Toll fraud malware continues to evolve, says Microsoft: Here’s how Android users can protect themselves | #android | #security


Toll fraud, one of the most prevalent types of Android malware, continues to evolve. In a blog post on Thursday, the Microsoft 365 Defender Research Team revealed the details of this threat – how it operates, how analysts can better identify such threats, and how Android security can be improved to mitigate this threat.

According to Microsoft’s blog, toll fraud malware is a subcategory of billing fraud in which malicious applications subscribe users to premium services without their knowledge or consent. The malware accounted for 34.8% of installed Potentially Harmful Application (PHA) from the Google Play Store in the first quarter of 2022, ranking second only to spyware.

The malware has unique behaviors. While SMS or call frauds use a simple attack flow to send messages or calls to a premium number, toll fraud has a complex multi-step attack flow that malware developers continue to improve.

Microsoft security researchers observed new capabilities related to how this threat targets users of specific network operators. The malware performs its routines only if the device is subscribed to any of its target network operators. Once the connection to a target network is confirmed, it stealthily initiates a fraudulent subscription and also confirms it without the user’s consent, in some cases even intercepting the one-time password (OTP) to do so.

Thereafter, the malware suppresses subscription-related SMS notifications to prevent the user from becoming aware of the fraudulent transaction and unsubscribing from the service.

The Microsoft 365 Defender Research Team noted that the use of dynamic code loading makes it difficult for mobile security solutions to detect threats through static analysis.

“Despite this evasion technique, we’ve identified characteristics that can be used to filter and detect this threat. We also see adjustments in Android API restrictions and Google Play Store publishing policy that can help mitigate this threat,” the team said.

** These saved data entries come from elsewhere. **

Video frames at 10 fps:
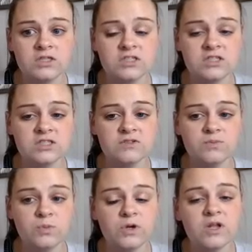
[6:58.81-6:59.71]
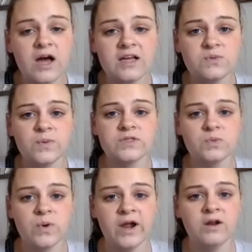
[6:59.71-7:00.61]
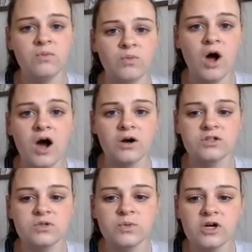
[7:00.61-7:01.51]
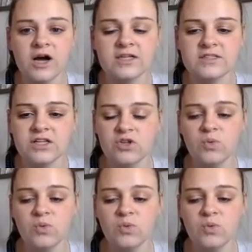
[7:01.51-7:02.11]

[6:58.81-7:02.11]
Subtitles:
to realize what's right and wrong, to realize that you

How to mitigate this threat?

Microsoft recommends end users to take the following steps to protect themselves from toll fraud malware:

  • Avoid installing Android applications from untrusted sources (sideloading).
  • Always follow up with device updates.
  • Install applications only from the Google Play Store or other trusted sources.
  • Avoid granting SMS permissions, notification listener access, or accessibility access to any app without a strong understanding of why it needs them. These are powerful permissions that are not commonly needed.
  • Use a solution such as Microsoft Defender for Endpoint on Android to detect malicious apps.
  • If a device is no longer receiving updates, strongly consider replacing it with a new device.